This fall semester, nearly 450 University of Vermont students have been billed for the destruction of property in residence halls “unlike anything we’ve seen before,” vice provost for student affairs Erica Caloiero said during an October 26
video message to UVM families.
Since the beginning of the school year, the university estimated that students have caused nearly $18,000 worth of damage to school property, some of which was documented in the video. In one residence hall, students apparently removed an elevator door; in other instances, they tore out an electrical panel, broke an ID card reader that allows students to enter campus buildings and busted the tiles of some hallway ceilings, exposing the wiring underneath. As of late October, the university had documented 76 instances of vandalism.
Charles Holmes-Hope, director of residential life at UVM, expressed grave concern about the threats to campus safety these incidents created.
“If a student or guest who was visually impaired walked into this elevator, they would have experienced real harm,” Holmes-Hope said during the video, after showing an image of the doorless maw, which had been cordoned off with caution tape.
The most recent incident of dangerous vandalism occurred in the early morning hours of Sunday, December 4, when someone in Millis Hall set fire to a hand sanitizer dispenser, activating the building's sprinkler system and causing water damage to several rooms. Some students were displaced. The "arson fire" is currently being investigated by police, according to a community letter from Michael Schirling, UVM's chief safety and compliance officer.
In the October video, Caloiero said UVM had calculated the cumulative damages this semester "in excess of six figures." But a university spokesperson told
Seven Days this week that the much steeper assessment was “based on early, rough estimates.”
click to enlarge - Screenshot
- Screenshot from Oct. 26 UVM video depicting ceiling vandalism
UVM has identified the students responsible for the damage in two dormitories, Mason and Simpson. Those students will foot the bill for one-third of the repair costs — to the tune of $1,791 and $2,344, respectively — while UVM will absorb the rest.
In three other dorms — Davis, Hamilton and Coolidge — the university could not identify a responsible party. The students living on the floors where the vandalism took place will share the repair expenses, which come out to roughly $4 per student.
In a statement, Caloiero said “charging students for extensive damage, even when students responsible cannot be identified, is a standard practice in higher ed." She added that the "extreme" property damage, in some cases, posed a serious safety risk to students.
Students and families were billed for these damages on November 30, according to the UVM spokesperson, and had been notified weeks earlier of the possibility of impending charges.

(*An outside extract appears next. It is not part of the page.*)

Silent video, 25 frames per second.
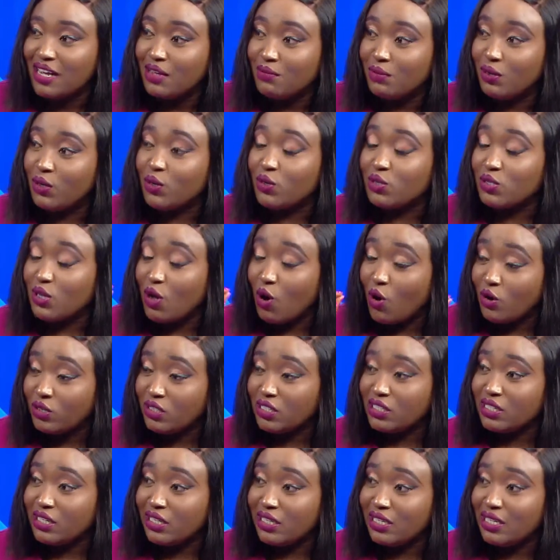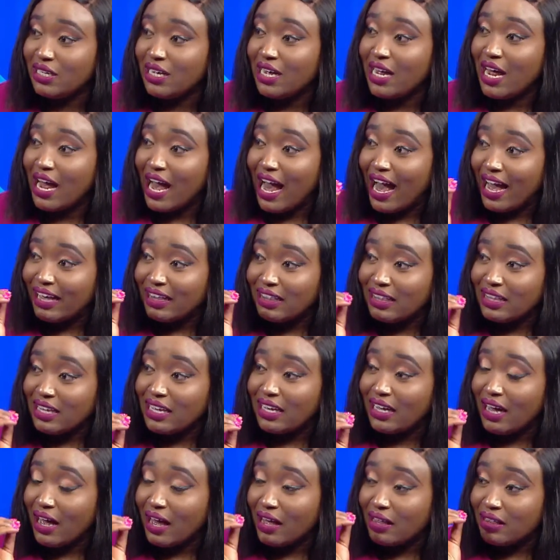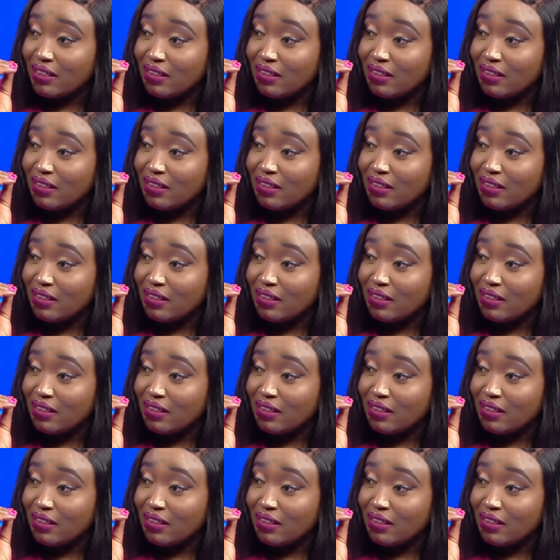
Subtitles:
Because honestly, I think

“Likely what we're seeing — and we do understand this — is that it's the intersection of the wrong choices and behaviors along with alcohol consumption and the accompanying disinhibition that can occur,” Caloiero explained during the October 26 presentation, which featured a video clip from an unofficial UVM Instagram account,
@barstooluvm, depicting a shirtless male student hurling a chair in a common area. (“Absolute unit, only after a couple of drinks though,” the Instagram caption reads.)
Caloiero also noted that this cohort of college students has weathered major social and educational disruptions due to the pandemic. In light of those upheavals, she advised parents and caregivers to exercise a bit of grace in dealing with their young adults.
“There may be things we want to vent about a little, but that venting doesn't need to go to the place of a wholesale condemnation of what may actually be a metaphorical pebble in the shoe,” Caloiero said. “Even if that pebble gives us a blister.”